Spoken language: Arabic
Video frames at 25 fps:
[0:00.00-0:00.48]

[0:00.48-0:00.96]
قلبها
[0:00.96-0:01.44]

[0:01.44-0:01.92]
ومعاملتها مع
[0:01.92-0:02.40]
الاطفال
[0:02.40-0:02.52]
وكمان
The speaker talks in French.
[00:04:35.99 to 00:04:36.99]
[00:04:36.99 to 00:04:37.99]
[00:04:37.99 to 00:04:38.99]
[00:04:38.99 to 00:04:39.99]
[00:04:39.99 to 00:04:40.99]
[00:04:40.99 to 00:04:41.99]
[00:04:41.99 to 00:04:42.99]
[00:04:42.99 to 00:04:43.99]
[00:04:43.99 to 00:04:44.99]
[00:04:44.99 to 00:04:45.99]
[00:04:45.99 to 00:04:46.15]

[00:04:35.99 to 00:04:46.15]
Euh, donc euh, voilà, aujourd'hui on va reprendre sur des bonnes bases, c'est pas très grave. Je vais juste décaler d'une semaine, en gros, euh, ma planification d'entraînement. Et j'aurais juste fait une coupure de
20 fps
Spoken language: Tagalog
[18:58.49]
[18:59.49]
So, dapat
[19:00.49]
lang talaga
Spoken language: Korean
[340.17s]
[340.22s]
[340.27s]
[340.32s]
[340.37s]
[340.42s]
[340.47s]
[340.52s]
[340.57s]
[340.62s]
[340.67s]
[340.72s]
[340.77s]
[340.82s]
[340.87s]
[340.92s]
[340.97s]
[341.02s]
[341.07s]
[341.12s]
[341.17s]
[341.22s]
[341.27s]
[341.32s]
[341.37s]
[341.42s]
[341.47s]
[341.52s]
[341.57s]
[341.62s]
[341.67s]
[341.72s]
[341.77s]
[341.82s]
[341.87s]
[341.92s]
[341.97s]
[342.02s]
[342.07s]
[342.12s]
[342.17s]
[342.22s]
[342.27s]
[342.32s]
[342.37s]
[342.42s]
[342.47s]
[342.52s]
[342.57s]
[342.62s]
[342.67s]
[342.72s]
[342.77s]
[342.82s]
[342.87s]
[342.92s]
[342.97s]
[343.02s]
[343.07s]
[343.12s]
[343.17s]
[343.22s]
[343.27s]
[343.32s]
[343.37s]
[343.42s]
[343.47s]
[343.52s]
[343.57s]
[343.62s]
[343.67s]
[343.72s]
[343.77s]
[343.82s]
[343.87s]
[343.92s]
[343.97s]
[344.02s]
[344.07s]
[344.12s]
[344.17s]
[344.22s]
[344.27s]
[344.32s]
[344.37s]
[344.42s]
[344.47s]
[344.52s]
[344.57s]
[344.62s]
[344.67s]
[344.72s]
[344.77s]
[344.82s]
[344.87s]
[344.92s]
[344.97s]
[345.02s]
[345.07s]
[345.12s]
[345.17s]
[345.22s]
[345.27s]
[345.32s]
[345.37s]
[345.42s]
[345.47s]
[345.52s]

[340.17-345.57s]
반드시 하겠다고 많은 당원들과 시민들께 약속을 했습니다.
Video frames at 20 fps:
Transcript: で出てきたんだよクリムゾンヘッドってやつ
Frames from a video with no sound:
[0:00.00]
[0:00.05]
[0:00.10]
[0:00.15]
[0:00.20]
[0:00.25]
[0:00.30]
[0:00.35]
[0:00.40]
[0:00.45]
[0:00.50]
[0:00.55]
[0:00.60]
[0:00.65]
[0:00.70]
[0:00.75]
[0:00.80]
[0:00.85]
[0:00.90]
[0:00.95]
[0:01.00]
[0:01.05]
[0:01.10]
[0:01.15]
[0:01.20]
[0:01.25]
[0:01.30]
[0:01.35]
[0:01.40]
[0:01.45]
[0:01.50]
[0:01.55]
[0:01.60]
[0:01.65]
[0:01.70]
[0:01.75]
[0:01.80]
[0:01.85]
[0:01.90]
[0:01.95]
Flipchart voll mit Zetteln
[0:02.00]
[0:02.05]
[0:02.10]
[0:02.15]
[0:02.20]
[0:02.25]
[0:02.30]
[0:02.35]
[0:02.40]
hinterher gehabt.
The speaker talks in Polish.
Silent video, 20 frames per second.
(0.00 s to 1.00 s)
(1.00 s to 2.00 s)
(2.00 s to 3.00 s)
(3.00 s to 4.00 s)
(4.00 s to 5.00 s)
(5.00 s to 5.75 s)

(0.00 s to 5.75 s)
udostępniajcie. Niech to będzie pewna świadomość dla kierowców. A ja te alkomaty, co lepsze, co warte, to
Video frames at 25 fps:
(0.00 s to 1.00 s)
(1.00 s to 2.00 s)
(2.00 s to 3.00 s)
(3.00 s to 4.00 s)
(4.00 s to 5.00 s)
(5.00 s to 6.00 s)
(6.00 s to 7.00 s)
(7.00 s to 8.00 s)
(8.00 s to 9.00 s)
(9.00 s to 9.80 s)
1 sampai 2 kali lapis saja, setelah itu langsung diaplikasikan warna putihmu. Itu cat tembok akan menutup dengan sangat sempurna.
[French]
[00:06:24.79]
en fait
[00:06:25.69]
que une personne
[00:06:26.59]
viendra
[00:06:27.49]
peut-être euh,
_ _ _ _
Exactly as written, give the records again.

Spoken language: Arabic
Video frames at 25 fps:
[0:00.00-0:00.48]

[0:00.48-0:00.96]
قلبها
[0:00.96-0:01.44]

[0:01.44-0:01.92]
ومعاملتها مع
[0:01.92-0:02.40]
الاطفال
[0:02.40-0:02.52]
وكمان
The speaker talks in French.
[00:04:35.99 to 00:04:36.99]
[00:04:36.99 to 00:04:37.99]
[00:04:37.99 to 00:04:38.99]
[00:04:38.99 to 00:04:39.99]
[00:04:39.99 to 00:04:40.99]
[00:04:40.99 to 00:04:41.99]
[00:04:41.99 to 00:04:42.99]
[00:04:42.99 to 00:04:43.99]
[00:04:43.99 to 00:04:44.99]
[00:04:44.99 to 00:04:45.99]
[00:04:45.99 to 00:04:46.15]

[00:04:35.99 to 00:04:46.15]
Euh, donc euh, voilà, aujourd'hui on va reprendre sur des bonnes bases, c'est pas très grave. Je vais juste décaler d'une semaine, en gros, euh, ma planification d'entraînement. Et j'aurais juste fait une coupure de
20 fps
Spoken language: Tagalog
[18:58.49]
[18:59.49]
So, dapat
[19:00.49]
lang talaga
Spoken language: Korean
[340.17s]
[340.22s]
[340.27s]
[340.32s]
[340.37s]
[340.42s]
[340.47s]
[340.52s]
[340.57s]
[340.62s]
[340.67s]
[340.72s]
[340.77s]
[340.82s]
[340.87s]
[340.92s]
[340.97s]
[341.02s]
[341.07s]
[341.12s]
[341.17s]
[341.22s]
[341.27s]
[341.32s]
[341.37s]
[341.42s]
[341.47s]
[341.52s]
[341.57s]
[341.62s]
[341.67s]
[341.72s]
[341.77s]
[341.82s]
[341.87s]
[341.92s]
[341.97s]
[342.02s]
[342.07s]
[342.12s]
[342.17s]
[342.22s]
[342.27s]
[342.32s]
[342.37s]
[342.42s]
[342.47s]
[342.52s]
[342.57s]
[342.62s]
[342.67s]
[342.72s]
[342.77s]
[342.82s]
[342.87s]
[342.92s]
[342.97s]
[343.02s]
[343.07s]
[343.12s]
[343.17s]
[343.22s]
[343.27s]
[343.32s]
[343.37s]
[343.42s]
[343.47s]
[343.52s]
[343.57s]
[343.62s]
[343.67s]
[343.72s]
[343.77s]
[343.82s]
[343.87s]
[343.92s]
[343.97s]
[344.02s]
[344.07s]
[344.12s]
[344.17s]
[344.22s]
[344.27s]
[344.32s]
[344.37s]
[344.42s]
[344.47s]
[344.52s]
[344.57s]
[344.62s]
[344.67s]
[344.72s]
[344.77s]
[344.82s]
[344.87s]
[344.92s]
[344.97s]
[345.02s]
[345.07s]
[345.12s]
[345.17s]
[345.22s]
[345.27s]
[345.32s]
[345.37s]
[345.42s]
[345.47s]
[345.52s]

[340.17-345.57s]
반드시 하겠다고 많은 당원들과 시민들께 약속을 했습니다.
Video frames at 20 fps:
Transcript: で出てきたんだよクリムゾンヘッドってやつ
Frames from a video with no sound:
[0:00.00]
[0:00.05]
[0:00.10]
[0:00.15]
[0:00.20]
[0:00.25]
[0:00.30]
[0:00.35]
[0:00.40]
[0:00.45]
[0:00.50]
[0:00.55]
[0:00.60]
[0:00.65]
[0:00.70]
[0:00.75]
[0:00.80]
[0:00.85]
[0:00.90]
[0:00.95]
[0:01.00]
[0:01.05]
[0:01.10]
[0:01.15]
[0:01.20]
[0:01.25]
[0:01.30]
[0:01.35]
[0:01.40]
[0:01.45]
[0:01.50]
[0:01.55]
[0:01.60]
[0:01.65]
[0:01.70]
[0:01.75]
[0:01.80]
[0:01.85]
[0:01.90]
[0:01.95]
Flipchart voll mit Zetteln
[0:02.00]
[0:02.05]
[0:02.10]
[0:02.15]
[0:02.20]
[0:02.25]
[0:02.30]
[0:02.35]
[0:02.40]
hinterher gehabt.
The speaker talks in Polish.
Silent video, 20 frames per second.
(0.00 s to 1.00 s)
(1.00 s to 2.00 s)
(2.00 s to 3.00 s)
(3.00 s to 4.00 s)
(4.00 s to 5.00 s)
(5.00 s to 5.75 s)

(0.00 s to 5.75 s)
udostępniajcie. Niech to będzie pewna świadomość dla kierowców. A ja te alkomaty, co lepsze, co warte, to
Video frames at 25 fps:
(0.00 s to 1.00 s)
(1.00 s to 2.00 s)
(2.00 s to 3.00 s)
(3.00 s to 4.00 s)
(4.00 s to 5.00 s)
(5.00 s to 6.00 s)
(6.00 s to 7.00 s)
(7.00 s to 8.00 s)
(8.00 s to 9.00 s)
(9.00 s to 9.80 s)
1 sampai 2 kali lapis saja, setelah itu langsung diaplikasikan warna putihmu. Itu cat tembok akan menutup dengan sangat sempurna.
[French]
[00:06:24.79]
en fait
[00:06:25.69]
que une personne
[00:06:26.59]
viendra
[00:06:27.49]
peut-être euh,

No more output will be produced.